In 1846 the Foundry was taken over and renamed Gourlay, Mudie & Co. This company was dissolved in 1853, and then operated as Gourlay Brothers & Co., with four brothers – Alexander, William, Gershom, and Henry Gourlay – as partners.

In May 1854, Gourlay's turned to shipbuilding, leasing land at the east end of Marine Parade to use as a slipway. Their first vessels were built for the coastal trade, but they went on to build a number of cargo ships for the Dundee, Perth and London Shipping Company. The business prospered, largely due to the efforts of Henry Gourlay, a member of the Institution of Engineers and Shipbuilders in Scotland and of the Institution of Naval Architects. By 1866 Gourlay's had become the largest of the five shipbuilding firms in Dundee, employing about 300 men, and building 14,000 tons of shipping between 1861 and 1867. In 1867 they launched the Dundee of 1,295 tons, at that time the largest ship built on the Tay. In 1869 Gourlay's leased more land downriver from their yard, which they named Camperdown Dock, enabling even larger ships to be built. In 1871 five vessels were launched, all of more than 1,000 tons. In 1876 seven of the twenty-three ships built in Dundee were launched from Gourlay's yard. However, a serious slump in shipbuilding occurred in the mid-1880s, with Gourlay's building only three ships totalling 4,000 tons in 1885 and 1886. The recovery came with the resumption of international orders; in 1890, Gourlay's built 11,616 tons of shipping, with orders coming from South Africa, South America, India, Russia, Australia, Finland, Turkey and France.
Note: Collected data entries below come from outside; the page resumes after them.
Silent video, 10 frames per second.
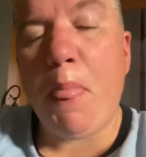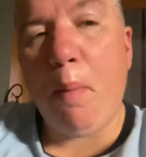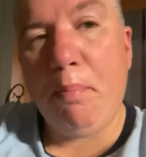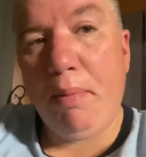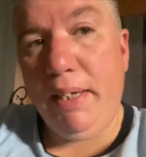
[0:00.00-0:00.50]

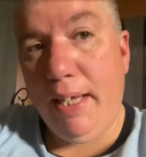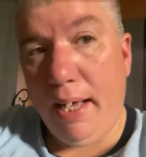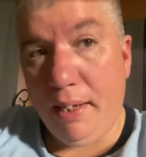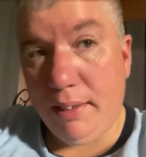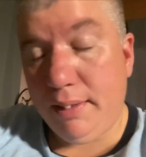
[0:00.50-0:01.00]
But
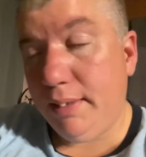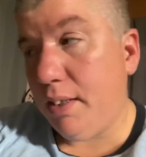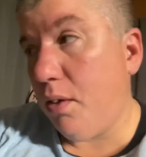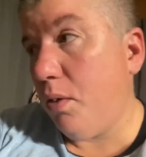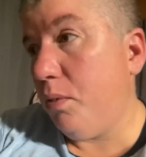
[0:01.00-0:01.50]
yeah,
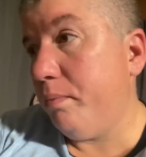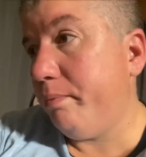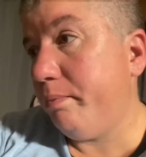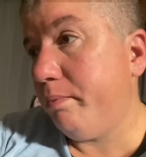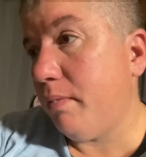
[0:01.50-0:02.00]
so
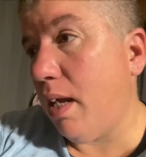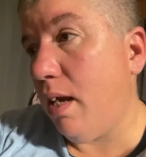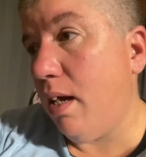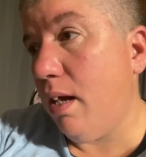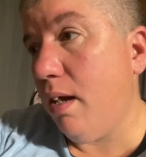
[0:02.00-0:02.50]

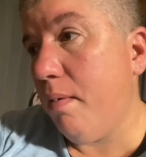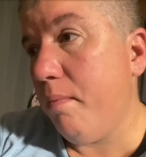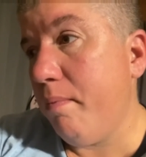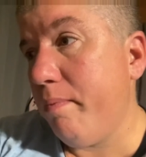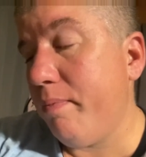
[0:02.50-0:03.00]

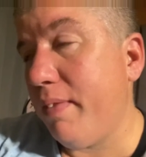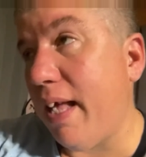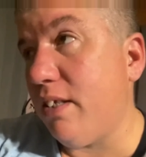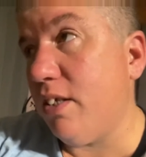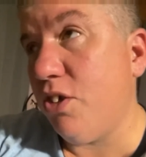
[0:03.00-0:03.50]

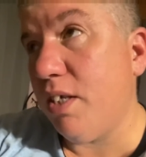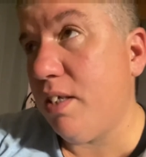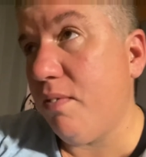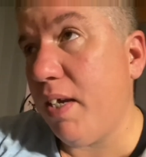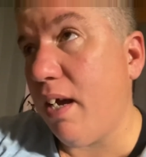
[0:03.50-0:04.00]
that's the gist
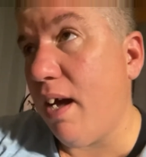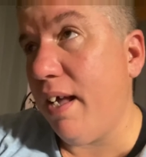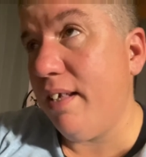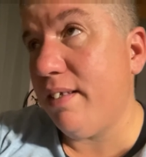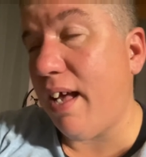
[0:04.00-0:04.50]
of it, guys.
Gershom Gourlay, the last of the original partners, retired in 1889, and his sons, Henry Garrett and Charles Gershom Gourlay, with James Gordon Lyon, became the directors of the company. Another slump occurred in the mid-1890s, with 1894 the worst year for orders yet, with only three small paddle-boats built. Ship repairing and refitting helped to provide some employment, but it was not until 1897 that orders begin to rise. Although Gourlay's were pioneers in the use of the screw propeller, they now gained a reputation for building paddle steamers. British railway companies became regular customers, and of the thirty vessels built between 1902 and 1908, nine were for the Great Eastern, the Great Central, and the London and South Western Railways.

Unfortunately, labour relations soured, and between 1902 and 1904 the yard experienced a three-week strike by joiners, a demarcation dispute, a 14-week strike by engineers, and various minor disputes. In 1904 the yard had been virtually closed, its total output being a 364-ton ship and two tugs. The same year it became a private joint stock company under the name of Gourlay Brothers & Company (Dundee) Ltd. with Charles Gershom Gourlay holding the controlling majority of shares, with Henry, Fanny, Kenneth and William Gourlay, James Lyon and William Fyffe holding lesser amounts.

Output for 1905 reached a total of nearly 12,000 tons, and that year also saw the completion of a modernisation programme, with new machinery and complete electrification of the yard. In 1906 Gourlay's launched over 12,600 tons of shipping, its most productive year yet. However the following year output sank to only 6,276 tons. The lack of orders and the expensive modernisation programme led the company into serious debt. This, along with higher prices of raw materials, pushed up the cost of building, shortening profit margins. Demand for new shipping continued to fall and by the end of 1907 orders were few.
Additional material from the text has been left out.